[Saved entries]
Start of Block

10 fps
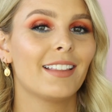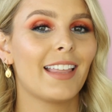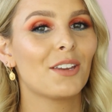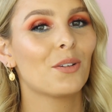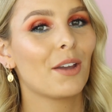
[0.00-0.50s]

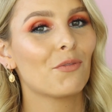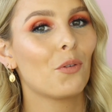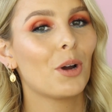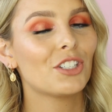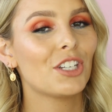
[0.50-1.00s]
Thank you again
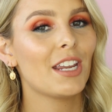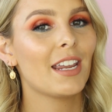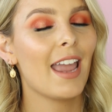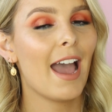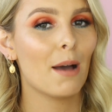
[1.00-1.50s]
for
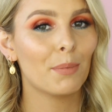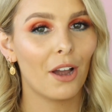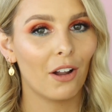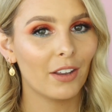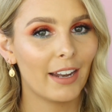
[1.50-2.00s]
watching. Happy
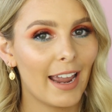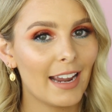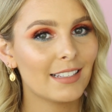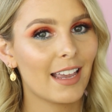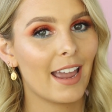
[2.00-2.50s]

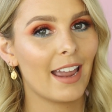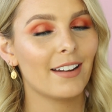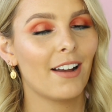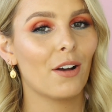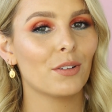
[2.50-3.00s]
holidays,
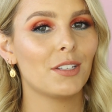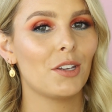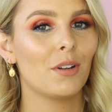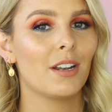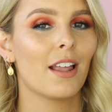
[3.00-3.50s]
and I will see
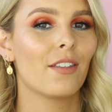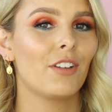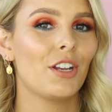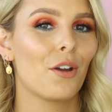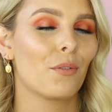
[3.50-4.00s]
you in another
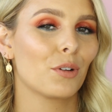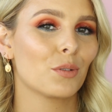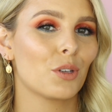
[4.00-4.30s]
video real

End of Block

Please hand back every entry above exactly, with no images in the copy.

→ **Response to this exercise**
10 fps
[0.00-0.50s]

[0.50-1.00s]
Thank you again
[1.00-1.50s]
for
[1.50-2.00s]
watching. Happy
[2.00-2.50s]

[2.50-3.00s]
holidays,
[3.00-3.50s]
and I will see
[3.50-4.00s]
you in another
[4.00-4.30s]
video real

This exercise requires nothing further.